_YOUR INSTRUCTIONS:_ Your copy must hold all of the data below, unchanged and without images.

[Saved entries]

○ ○ ○

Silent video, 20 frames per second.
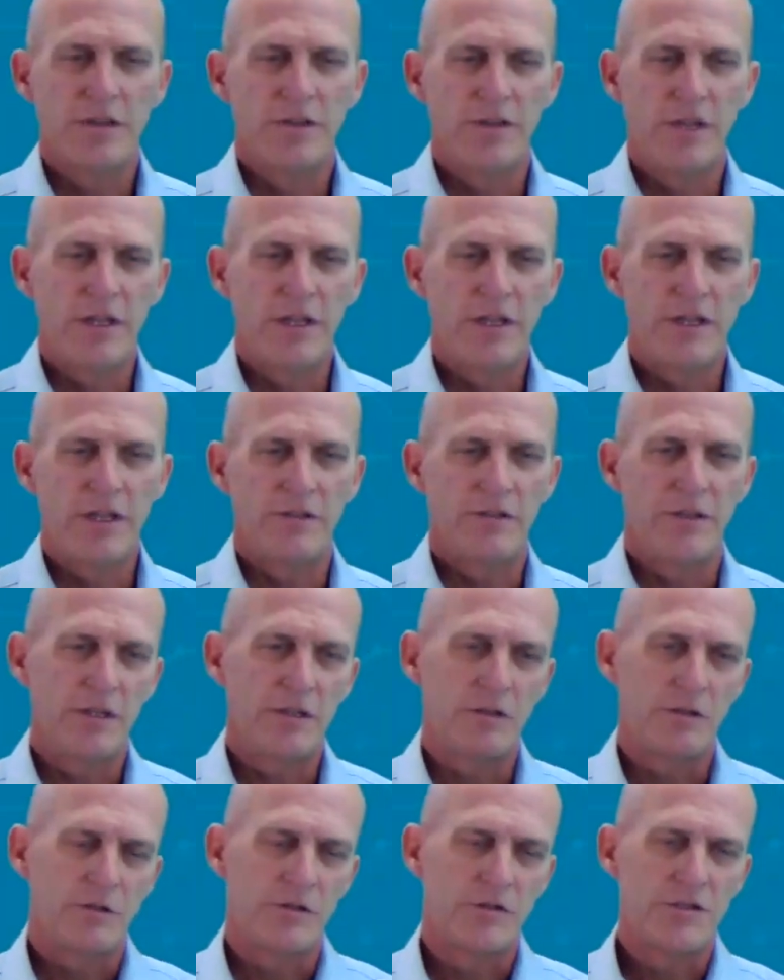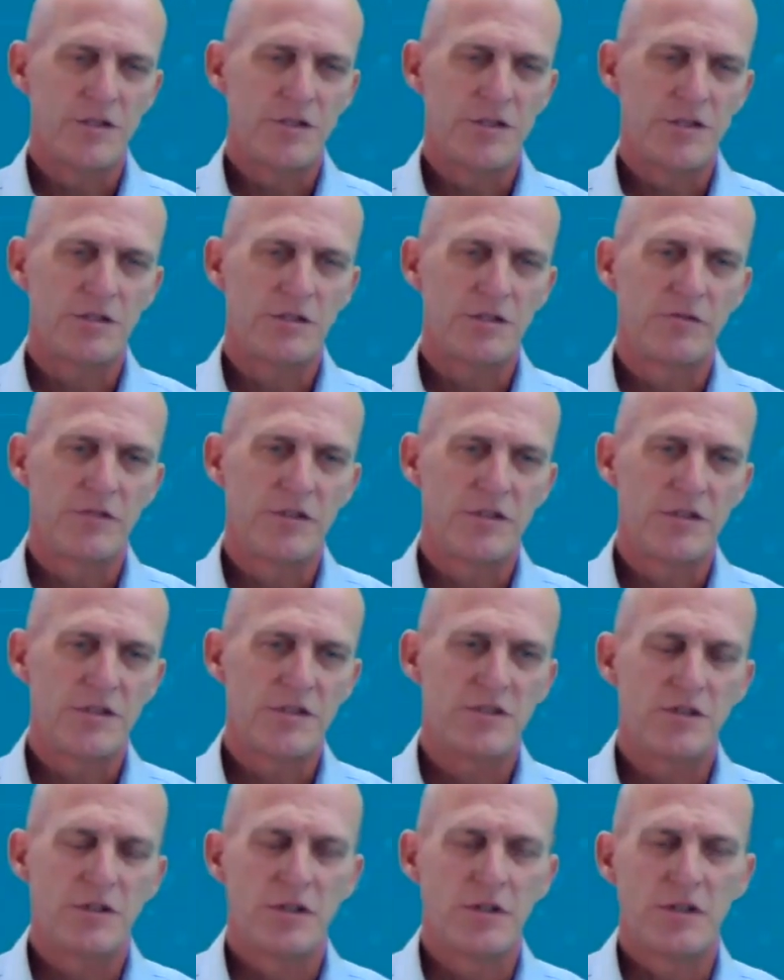They consist of
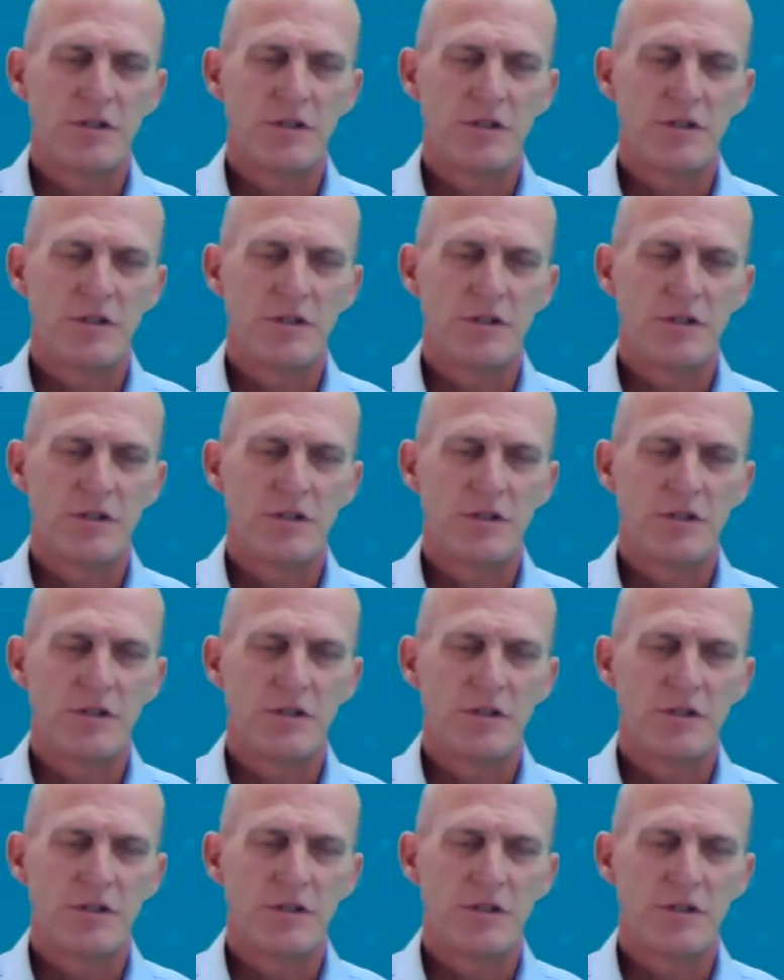these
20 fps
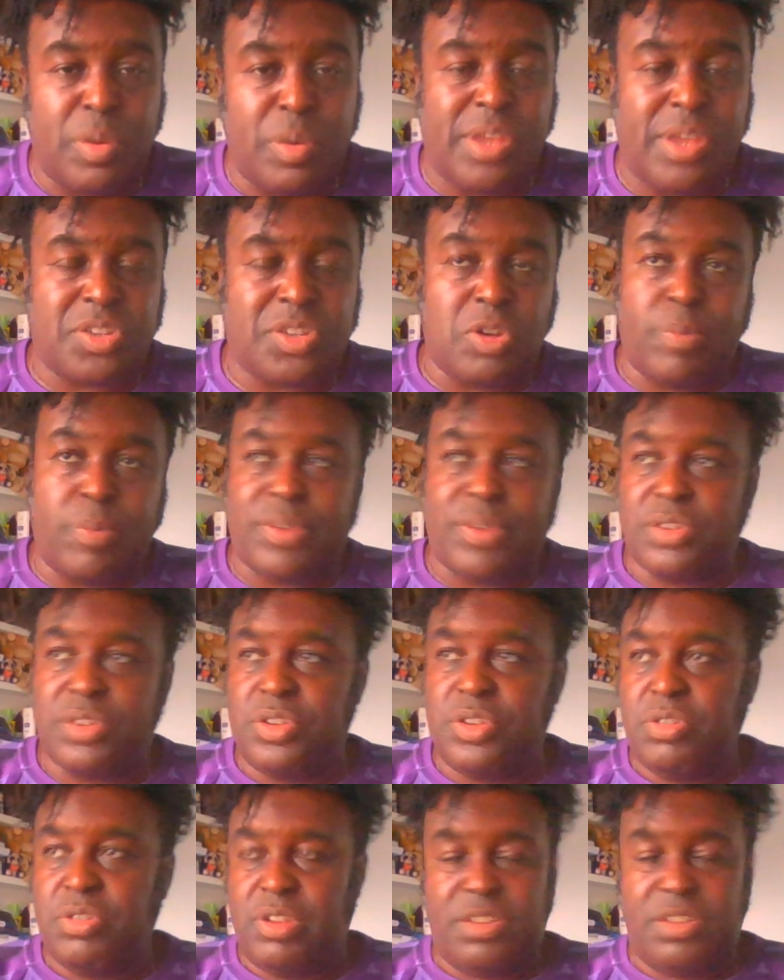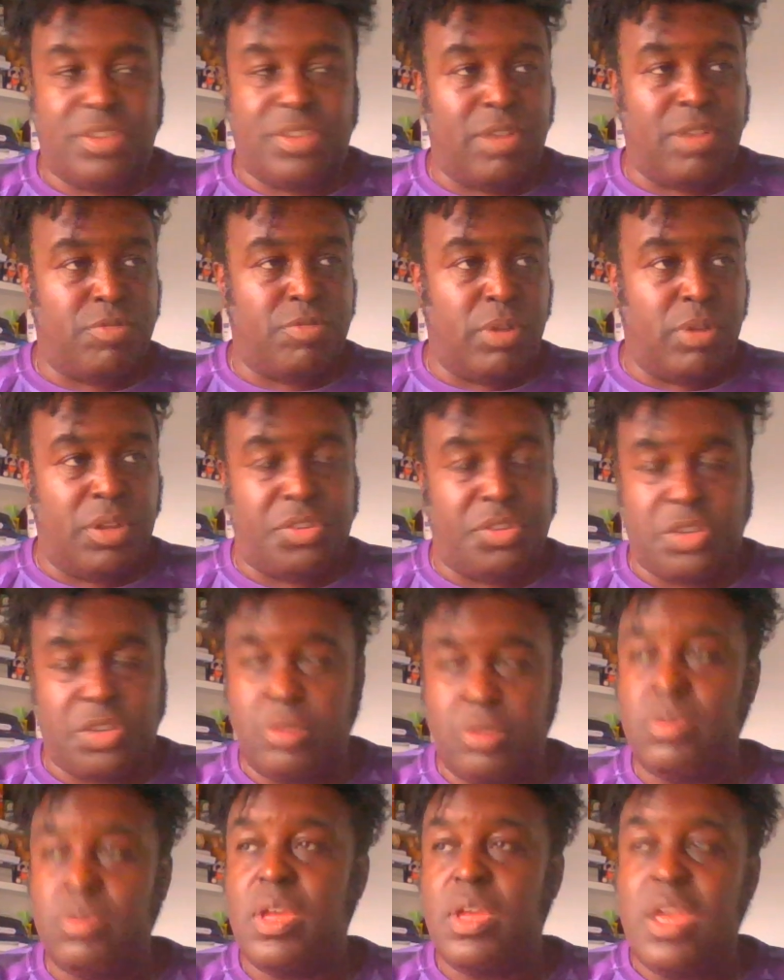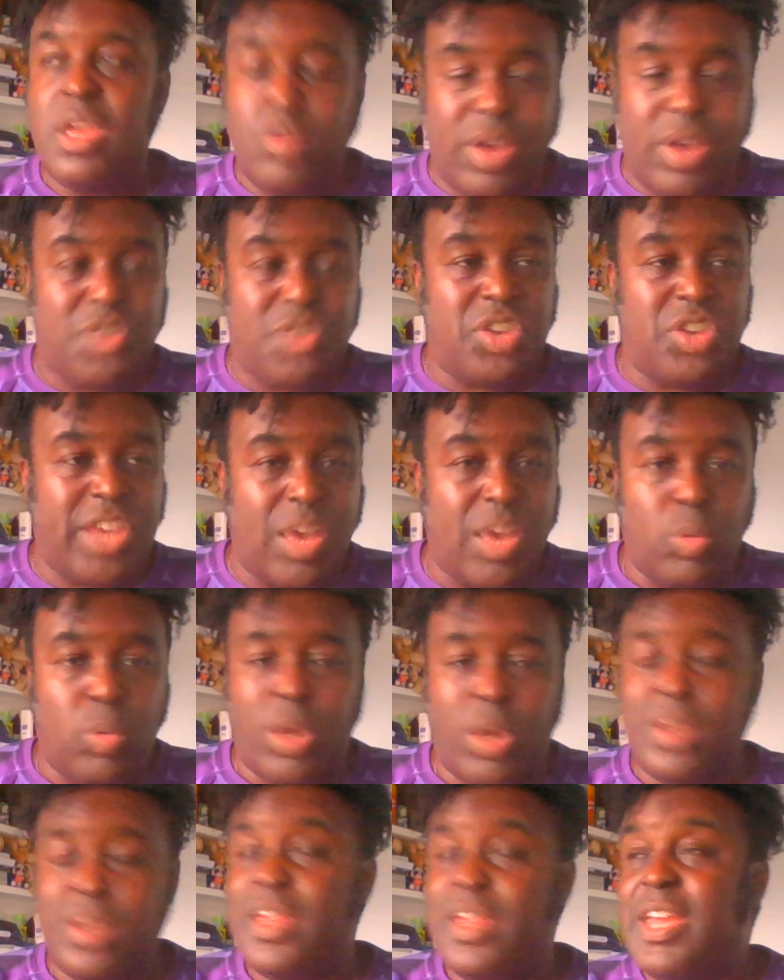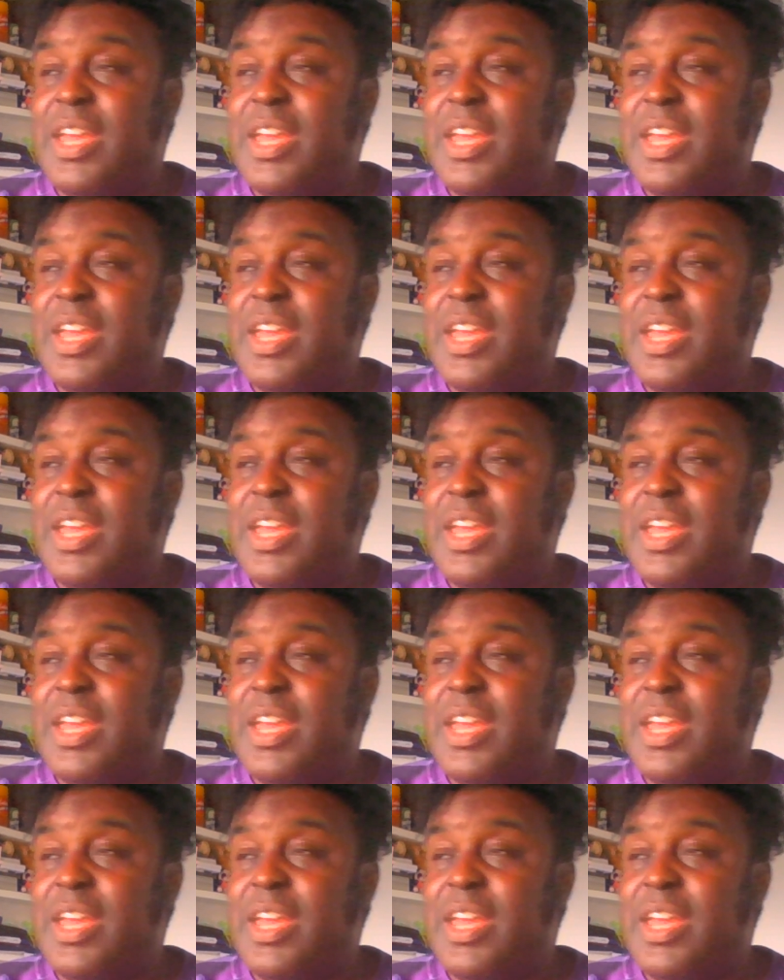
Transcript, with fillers: unless Scott Mann's going to do the entire role until we actually get one.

○ ○ ○

_ANSWER TO THIS EXERCISE:_
Silent video, 20 frames per second.
They consist of
these
20 fps
Transcript, with fillers: unless Scott Mann's going to do the entire role until we actually get one.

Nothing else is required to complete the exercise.